Arah has been nominated for Best of Net and Best New Poets. She is runner-up for the 2024 Northwest Review Poetry Contest judged by Major Jackson, the winner of the 2023 Arthur Rense Prize through the Academy of American Poets, selected by Shelley Wong, the 2022 Helen Earnhart Harley Creative Writing Fellowship Award in Poetry, awarded by Tory Adkisson, Ruminate's 2021 Janet B. McCabe Poetry Prize, selected by Matthew Olzmann, a finalist for Fugue's 2023 prize and Indiana Review's 2022 Poetry Contest, and the runner-up for the Fugue 2020 Poetry Prize, judged by sam sax.
She was the 2018 Luci Shaw Fellow with Image in Seattle, WA. She is a current Lilly Graduate Fellow.

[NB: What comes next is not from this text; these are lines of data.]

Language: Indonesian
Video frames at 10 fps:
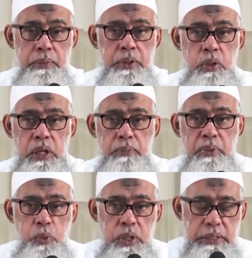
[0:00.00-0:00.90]
seperti orang
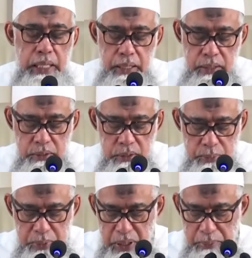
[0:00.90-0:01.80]
berpuasa
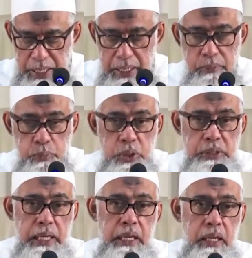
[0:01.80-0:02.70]
seperti kemarin
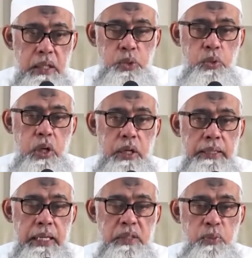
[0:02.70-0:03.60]
puasa
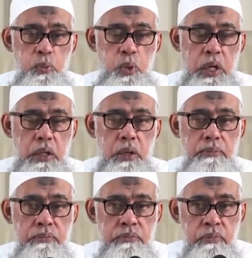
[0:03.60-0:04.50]
Ashura tanggal 10
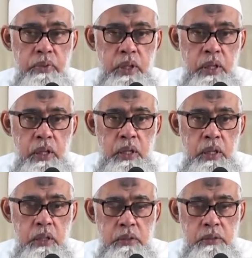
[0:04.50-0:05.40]
Muharram
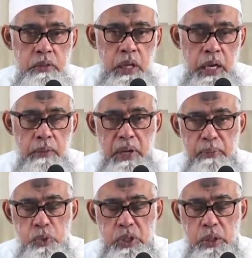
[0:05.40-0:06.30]
akan
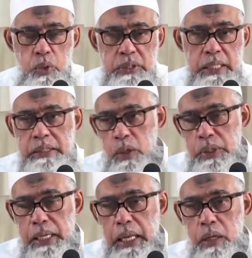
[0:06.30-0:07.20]
menghapuskan dosa
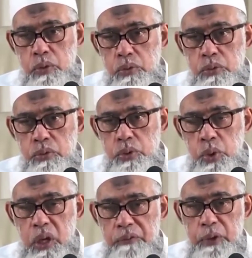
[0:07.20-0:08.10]
setahun yang lalu
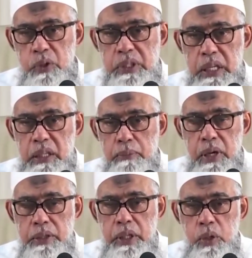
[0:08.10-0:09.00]
yukafiru sanatal
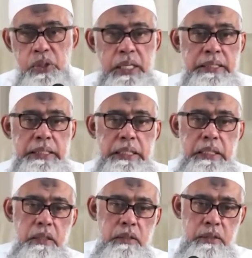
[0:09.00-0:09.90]
maudiyah dosa
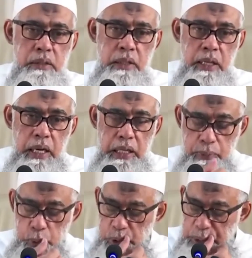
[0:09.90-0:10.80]
kecil
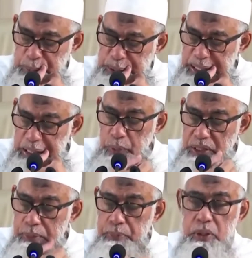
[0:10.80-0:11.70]
adapun dosa besar dia
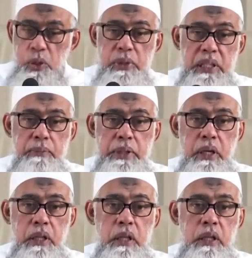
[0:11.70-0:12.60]
wajib bertaubat
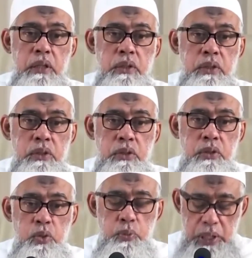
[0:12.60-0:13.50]
kepada Allah
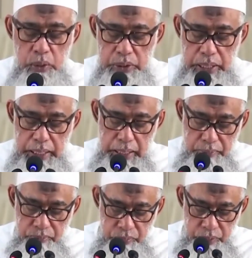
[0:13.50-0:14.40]
Subhanahu wa taala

Her debut manuscript, Brine Orchid, was advised by Kathy Fagan and is forthcoming from YesYes Books. It circles themes of inheritance, myth, and family. Her chapbook Animal Logic explores themes of survival, consumption, and relationships through the lens of flora and fauna.
A graduate of the Wheaton College English Honors program, Arah served as Editor-in-Chief for the KODON, the college's 74-year-old literary magazine and winner of the 2017 AWP National Director's Prize for Design.
Arah studied under poet and professor Miho Nonaka, the author of Museum of Small Bones, and completed an honors portfolio under her tutelage entitled Metamorphoseon. While a student, she regularly entered writing competitions and was the three-time first-place recipient of the annual Lowell-Grabill Writing Contest judged by guest writers including Marie Howe and Rachel Arndt.
Growing up in Hawai'i, surrounded by jungle and books, Arah found inspiration in the rich and diverse mythological narrative of the islands, her Korean-American heritage, and traditional fairytales which continue to inspire her today. Look for glimpses of Ovid, Grimm, and the Old Testament in her recent projects.